Data extracted from a collection:
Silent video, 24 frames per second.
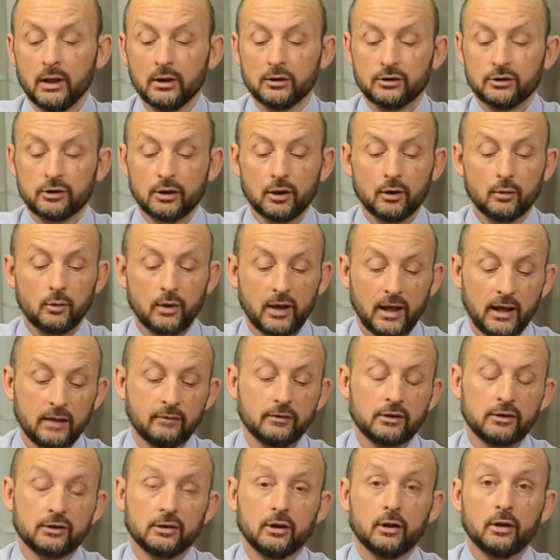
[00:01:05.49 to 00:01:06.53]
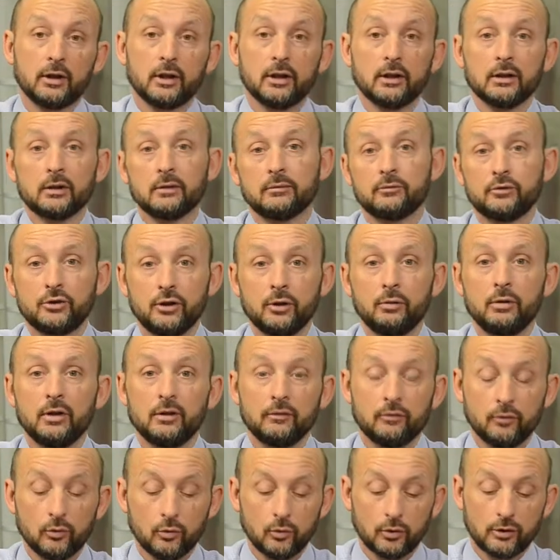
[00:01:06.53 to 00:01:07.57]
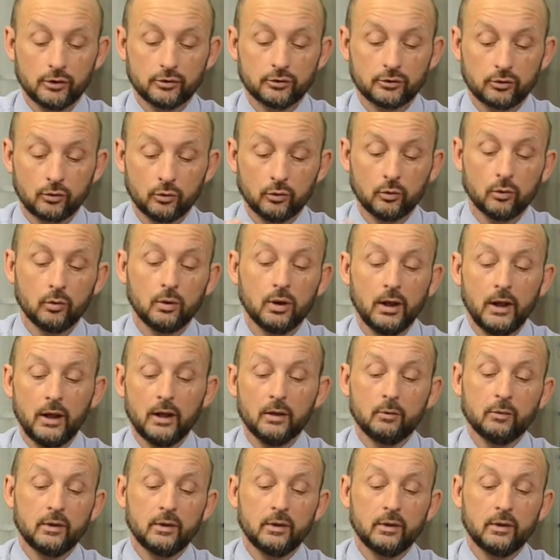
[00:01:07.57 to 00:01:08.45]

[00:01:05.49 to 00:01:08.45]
So we have it's like a tuning fork at school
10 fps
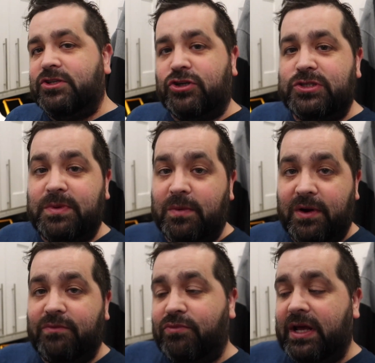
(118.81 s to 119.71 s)
Trust me,
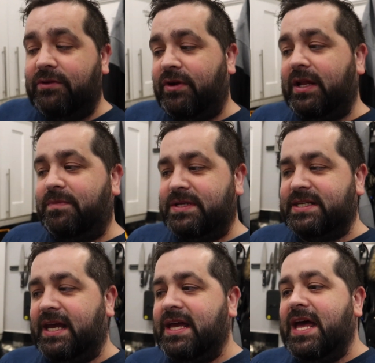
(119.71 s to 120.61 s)
we're really, really
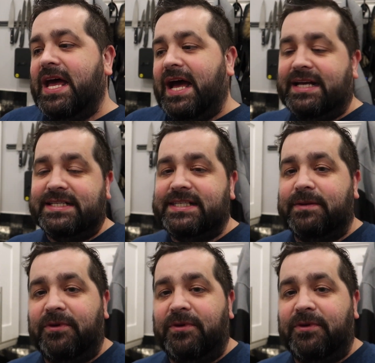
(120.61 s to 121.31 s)
busy. As I said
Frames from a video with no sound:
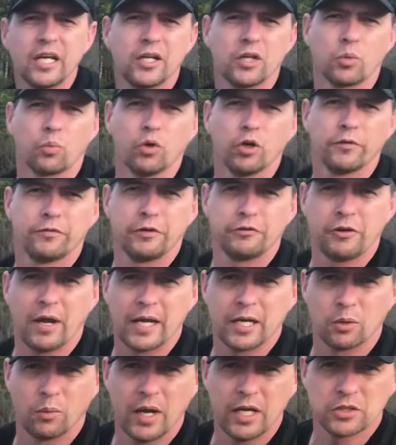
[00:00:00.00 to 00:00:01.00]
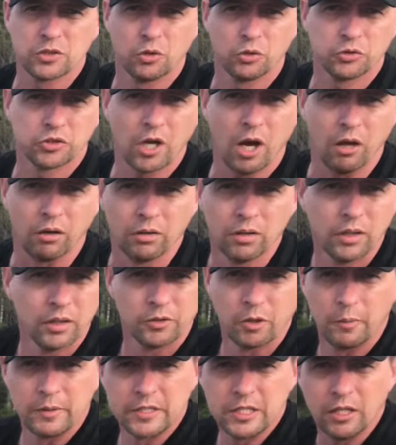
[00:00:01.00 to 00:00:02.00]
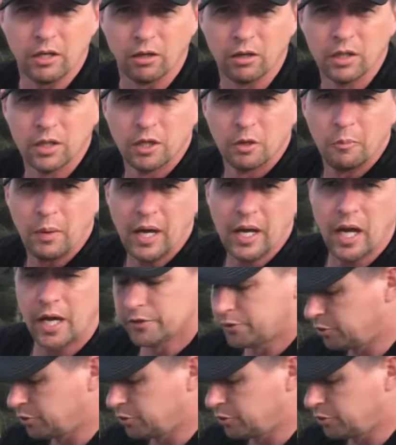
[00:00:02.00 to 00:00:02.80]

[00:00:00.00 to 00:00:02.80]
end of the world if they drag it away. It's an old skull, no big deal. But I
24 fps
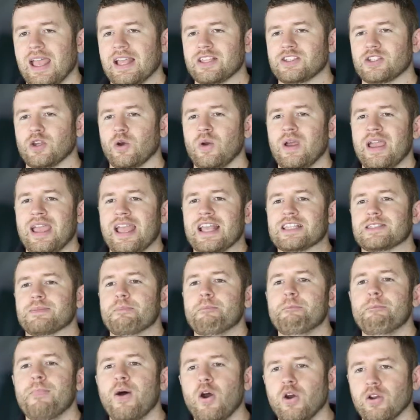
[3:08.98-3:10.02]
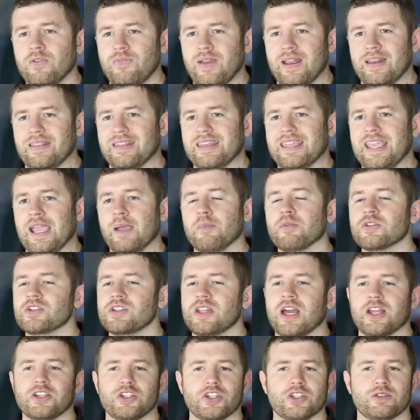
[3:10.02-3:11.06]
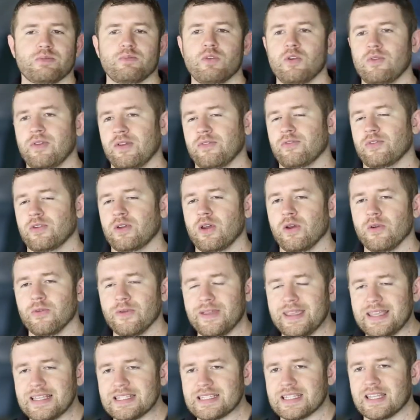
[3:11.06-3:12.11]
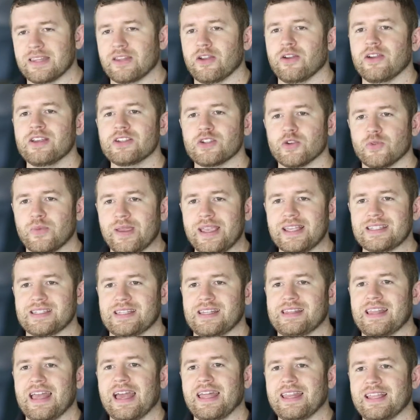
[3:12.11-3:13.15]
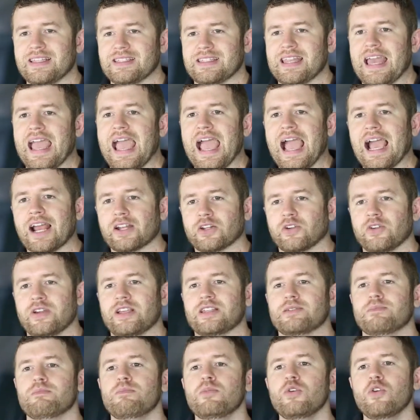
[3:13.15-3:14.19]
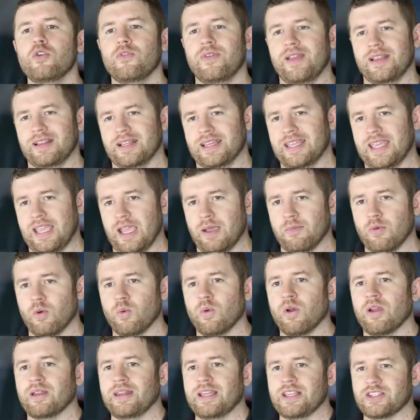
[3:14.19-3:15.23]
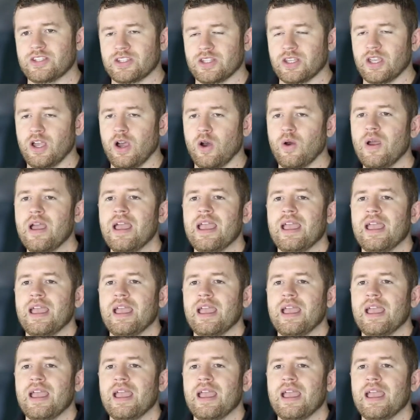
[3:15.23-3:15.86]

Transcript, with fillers: and so it's motivated the camera's not just moving for no reason there is a reason and that is the actor is moving the camera where it needs to go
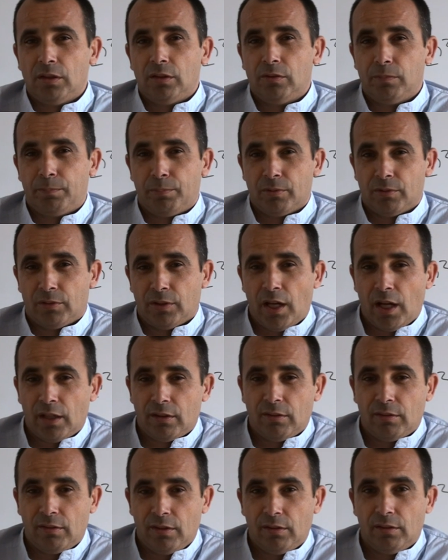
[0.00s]
to
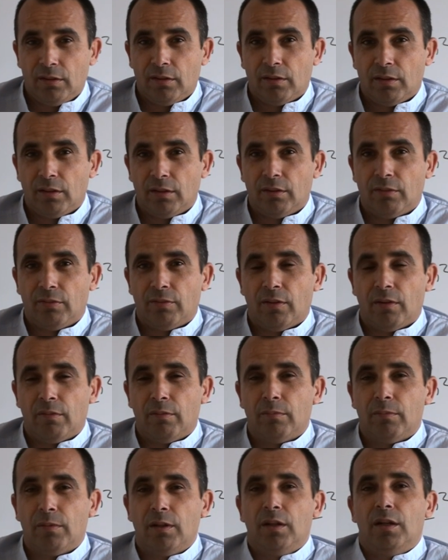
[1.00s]
protect citizens
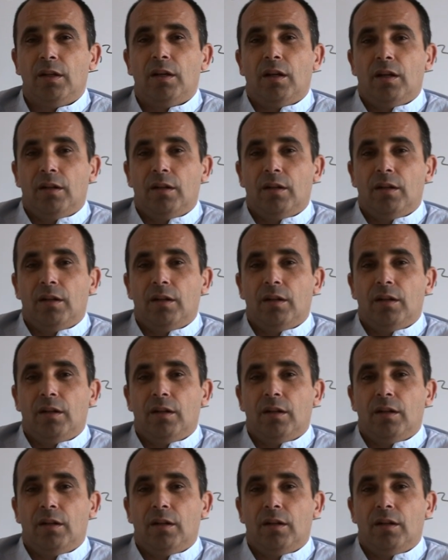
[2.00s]
from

#### Problem description
Among the entries above, how many lines contain the string "video"? Only the number should be given.

#### Solved problem
2